Converting cluster from non-TLS to TLS seems to get stuck on coordinator change

Hi all, we’re trying to turn on TLS in an existing three data hall cluster, and the process seems to get stuck moving the operators off the non-TLS processes.

Here’s our versions:

  • Operator version - v2.3.0
  • FDB version - 7.1.67

We’ve mounted the certs on the operator, the FDB containers, and the sidecar containers. Our cluster is running in three data hall mode with 9 storage and 9 log servers configured in databaseConfiguration, and with the rest as defaults. So we end up with something like 9 storage + 9 log + 9 stateless servers in the cluster.

What seems to happen is that new TLS processes spin up and successfully join the cluster (we can see them in status), and all of the non-TLS processes get excluded and successfully removed from the cluster, except for the 8 of the 9 coordinators that are running non-TLS only processes. They are excluded, but the operator seems to refuse to remove them or change coordinators because they are coordinators. Somehow one of the coordinators is TLS enabled, but it’s address in the connection string is the non-TLS port.

I’m not sure if it makes any difference, but all of the coordinators are on the log servers, whilst the coordinator that was able to update to the TLS configuration is a storage server.

Some examples of log lines from the operator that we see while it’s stuck, roughly in sequence for each reconciliation run:

  • IncorrectProcess - for the coordinators that are stuck as non-TLS processes
  • Process has invalid IP address - again, for the stuck coordinators
  • Cluster has an unhealthy coordinator - for all but the coordinator that got the TLS process
  • Cluster has not enough running coordinators - this says that we have 0 running coordinators, I assume because they are all market unhealthy
  • Deferring coordinator change - this one is confusing to me. I believe the cluster needs new coordinators at this stage, yet CheckCoordinatorValidity reports that not all of the coordinator addresses are valid because of the non-TLS processes, and this causes the operator to not change the coordinators.
  • Block removal of Coordinator - The operator also doesn’t want to remove the non-TLS processes because they are coordinators.

Is this a bug, or is there something off about our configuration that is hitting an edge case? Is there a manual action that we can take (e.g. manually changing coordinators to include one TLS process) to unstick the process?

We have an open issue for converting non-TLS cluster to TLS with the operator: TLS disabling and enabling leads cluster to unavailability · Issue #871 · FoundationDB/fdb-kubernetes-operator · GitHub. If need this feature I’m happy to review your PR.

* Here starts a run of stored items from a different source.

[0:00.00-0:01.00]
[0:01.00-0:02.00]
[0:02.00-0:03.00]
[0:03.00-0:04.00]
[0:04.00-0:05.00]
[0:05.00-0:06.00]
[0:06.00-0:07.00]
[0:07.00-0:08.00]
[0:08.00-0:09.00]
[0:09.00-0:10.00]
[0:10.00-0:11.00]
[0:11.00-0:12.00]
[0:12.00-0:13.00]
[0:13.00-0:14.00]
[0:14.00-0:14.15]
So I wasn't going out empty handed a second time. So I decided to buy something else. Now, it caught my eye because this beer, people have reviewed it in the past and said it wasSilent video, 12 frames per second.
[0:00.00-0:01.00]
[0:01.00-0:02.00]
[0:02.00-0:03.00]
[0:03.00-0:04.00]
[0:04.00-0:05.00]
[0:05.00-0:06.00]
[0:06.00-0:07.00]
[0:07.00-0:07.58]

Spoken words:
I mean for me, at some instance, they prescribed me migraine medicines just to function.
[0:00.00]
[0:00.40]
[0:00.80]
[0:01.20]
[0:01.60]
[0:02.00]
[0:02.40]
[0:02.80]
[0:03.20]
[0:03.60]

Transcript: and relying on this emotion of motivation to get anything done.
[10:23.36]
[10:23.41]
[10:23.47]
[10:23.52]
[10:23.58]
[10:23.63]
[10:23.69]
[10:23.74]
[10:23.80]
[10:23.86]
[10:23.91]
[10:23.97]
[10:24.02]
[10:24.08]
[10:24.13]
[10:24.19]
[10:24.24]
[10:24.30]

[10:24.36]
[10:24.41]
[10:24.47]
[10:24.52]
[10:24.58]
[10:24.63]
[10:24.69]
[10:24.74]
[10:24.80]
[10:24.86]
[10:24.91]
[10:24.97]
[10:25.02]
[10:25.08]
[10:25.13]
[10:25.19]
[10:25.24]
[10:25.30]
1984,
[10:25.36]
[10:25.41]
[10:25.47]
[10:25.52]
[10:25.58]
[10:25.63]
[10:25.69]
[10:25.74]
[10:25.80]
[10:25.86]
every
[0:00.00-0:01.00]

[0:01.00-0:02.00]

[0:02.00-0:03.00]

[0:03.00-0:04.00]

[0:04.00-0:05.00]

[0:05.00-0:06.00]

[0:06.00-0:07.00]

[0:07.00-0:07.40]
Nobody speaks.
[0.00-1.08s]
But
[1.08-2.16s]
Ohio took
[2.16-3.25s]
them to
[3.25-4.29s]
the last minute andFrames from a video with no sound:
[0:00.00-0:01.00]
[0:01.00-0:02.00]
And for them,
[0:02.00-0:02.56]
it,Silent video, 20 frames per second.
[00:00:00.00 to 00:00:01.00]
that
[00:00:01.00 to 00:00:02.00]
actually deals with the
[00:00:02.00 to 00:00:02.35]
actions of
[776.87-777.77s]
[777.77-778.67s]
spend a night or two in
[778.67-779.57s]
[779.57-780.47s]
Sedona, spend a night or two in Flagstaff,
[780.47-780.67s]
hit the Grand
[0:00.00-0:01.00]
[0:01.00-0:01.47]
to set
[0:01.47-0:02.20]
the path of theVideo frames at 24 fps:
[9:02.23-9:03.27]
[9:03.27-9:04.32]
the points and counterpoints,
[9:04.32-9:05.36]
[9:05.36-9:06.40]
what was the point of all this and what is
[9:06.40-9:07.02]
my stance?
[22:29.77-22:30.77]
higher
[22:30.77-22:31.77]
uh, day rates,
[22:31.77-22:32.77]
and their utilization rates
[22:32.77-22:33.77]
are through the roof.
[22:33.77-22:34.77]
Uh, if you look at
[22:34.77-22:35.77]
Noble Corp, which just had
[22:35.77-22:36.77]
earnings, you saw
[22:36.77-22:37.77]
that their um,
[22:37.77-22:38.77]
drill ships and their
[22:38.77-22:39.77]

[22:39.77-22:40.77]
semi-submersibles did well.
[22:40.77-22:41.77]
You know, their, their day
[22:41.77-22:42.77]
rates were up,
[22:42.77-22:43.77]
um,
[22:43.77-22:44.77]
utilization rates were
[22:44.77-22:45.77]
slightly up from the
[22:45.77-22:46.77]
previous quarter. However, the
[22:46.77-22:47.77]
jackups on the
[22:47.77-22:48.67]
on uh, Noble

Ah, so does this mean that the operator is not able to convert a non-TLS cluster to TLS at this time?

We were thinking that there could be a manual step in the middle to unstick it. Would it suffice if we tried the conversion with the operator, and then when it is stuck, to manually change the coordinators to include one with TLS enabled?

From the GitHub issue above:

In previous tests, running a kill all makes the database available.

So connecting to the cluster and running kill; kill all; sleep 10; status should work.